Analyse and sketch the given function

[Taylor_1989]

Homework Statement

Hi guys, I would like some pointers on how to do this type of question. My sketch was correct but, I want to just check my method on how I came up with the solution. Also if anyone has any other ways, on tackling these problems, advice would be great.

Homework Equations

$$x^2=\frac{y}{(y-25)^2}$$
Mod note: The equation is actually $x^2 = \frac y {y^2 - 25}$
$$x=\frac{-b+/- \sqrt{b^2-4ac}}{2a}$$

The Attempt at a Solution

[/B]
1. Horizontal asymptotes @ y=-5 and y=5

2. Function is valid:

y<-5 na

-5<y<0 valid

0<y<5 na

y>5 valid

3. Finding the range of values for x: This is the bit I am iffy on because I just noticed it when I rearranged the equations:

$$x^2y^2-y-25x^2=0$$

$$x\ne 0, y=\frac{1+/- \sqrt{1+4(25x^2)(x^2)}}{2x^2}$$

I then use the fact this will be only valid if discriminant is greater the 0

which gave: $$1+100x^4>0$$

Which is true for all values of x so the range of x is $$(-\infty,\infty)$$

I then found when x=0 y=0 ( this will be for the part of the graph -5<y<0 ( suppose to be a greater/equal) so this part of the graph is continuous

4. I then took the limit of the function and found a asymptote at x=0.
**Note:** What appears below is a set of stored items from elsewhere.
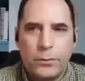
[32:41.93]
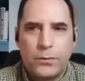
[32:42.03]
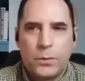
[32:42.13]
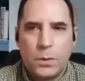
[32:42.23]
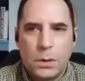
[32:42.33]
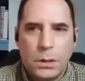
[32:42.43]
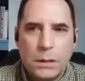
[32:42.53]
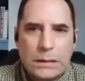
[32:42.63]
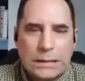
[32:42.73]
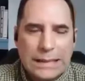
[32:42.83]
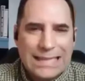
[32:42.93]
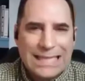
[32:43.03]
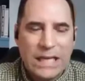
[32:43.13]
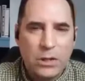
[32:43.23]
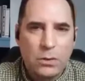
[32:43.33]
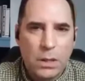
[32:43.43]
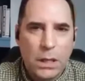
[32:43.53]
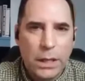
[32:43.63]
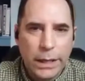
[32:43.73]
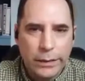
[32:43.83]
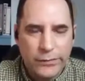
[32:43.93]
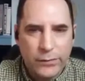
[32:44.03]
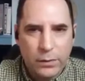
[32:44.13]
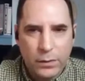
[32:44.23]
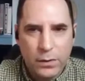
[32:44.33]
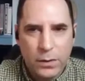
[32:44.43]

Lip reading: for, let's say, your clients toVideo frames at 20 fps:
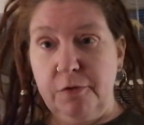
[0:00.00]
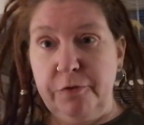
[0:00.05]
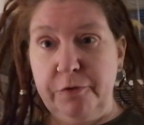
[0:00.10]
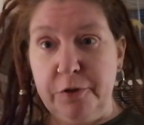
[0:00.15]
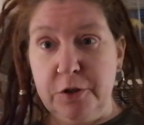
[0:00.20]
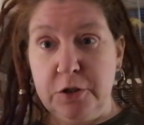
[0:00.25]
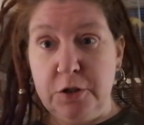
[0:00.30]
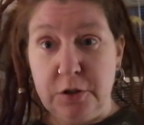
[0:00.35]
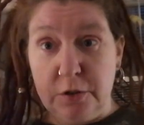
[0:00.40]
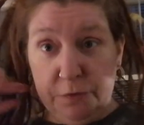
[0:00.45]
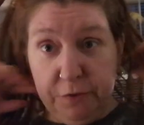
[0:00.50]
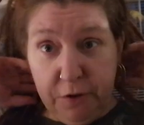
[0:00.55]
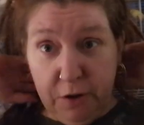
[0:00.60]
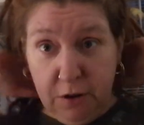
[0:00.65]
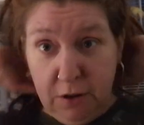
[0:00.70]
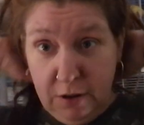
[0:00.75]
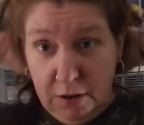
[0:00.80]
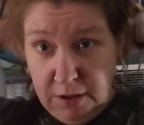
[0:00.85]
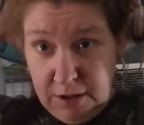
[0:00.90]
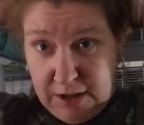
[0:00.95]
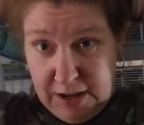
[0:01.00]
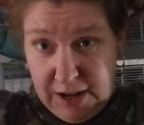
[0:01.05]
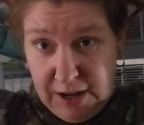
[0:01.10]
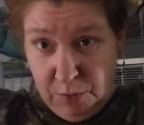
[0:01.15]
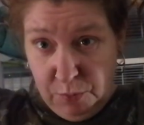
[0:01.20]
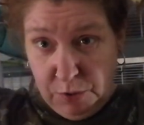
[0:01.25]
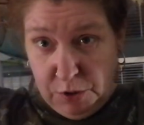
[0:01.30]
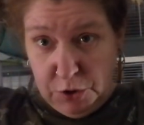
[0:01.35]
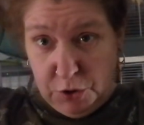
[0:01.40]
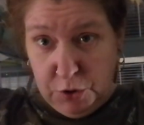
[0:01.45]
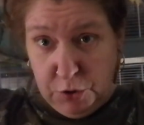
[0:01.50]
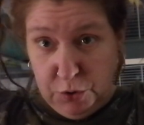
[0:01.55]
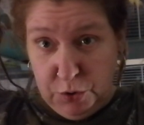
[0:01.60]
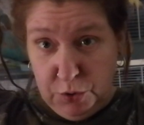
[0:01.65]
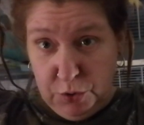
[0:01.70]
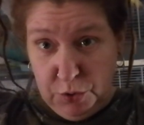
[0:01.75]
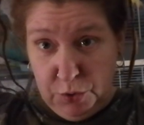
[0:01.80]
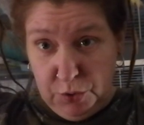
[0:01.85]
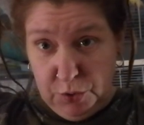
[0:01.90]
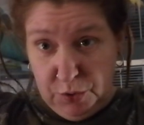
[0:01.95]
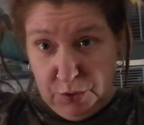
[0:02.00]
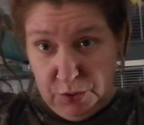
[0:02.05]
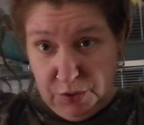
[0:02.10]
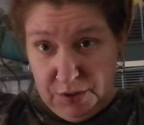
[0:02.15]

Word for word: first of all, I want you to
So the graph at y>5 looks like a graph of 1/x in the in x<0 and x>0 and a speed hump with a max at (0,0) in the -5<y<0

Thanks in advance.

p.s I am having trouble uploading my graph sketch from my pad, I think hotspot is bad so will upload graph in an hour.

 

[Mark44]

Homework Statement

Hi guys, I would like some pointers on how to do this type of question. My sketch was correct but, I want to just check my method on how I came up with the solution. Also if anyone has any other ways, on tackling these problems, advice would be great.

Homework Equations

$$x^2=\frac{y}{(y-25)^2}$$

$$x=\frac{-b+/- \sqrt{b^2-4ac}}{2a}$$[/B]

The Attempt at a Solution

[/B]
1. Horizontal asymptotes @ y=-5 and y=5

No. The denominator is zero if y = 25. The fraction is defined for both y = 5 and y = -5.
Also, the denominator is positive for any y ≠ 25, and the numerator is positive if y > 0. Since the left side is x² which is greater than or equal to zero for all real x, the right side also has to be greater than or equal to zero.

2. Function is valid:

y<-5 na

-5<y<0 valid

0<y<5 na

y>5 valid

3. Finding the range of values for x: This is the bit I am iffy on because I just noticed it when I rearranged the equations:

$$x^2y^2-y-25x^2=0$$

$$x\ne 0, y=\frac{1+/- \sqrt{1+4(25x^2)(x^2)}}{2x^2}$$

I then use the fact this will be only valid if discriminant is greater the 0

which gave: $$1+100x^4>0$$

Which is true for all values of x so the range of x is $$(-\infty,\infty)$$

I then found when x=0 y=0 ( this will be for the part of the graph -5<y<0 ( suppose to be a greater/equal) so this part of the graph is continuous

4. I then took the limit of the function and found a asymptote at x=0.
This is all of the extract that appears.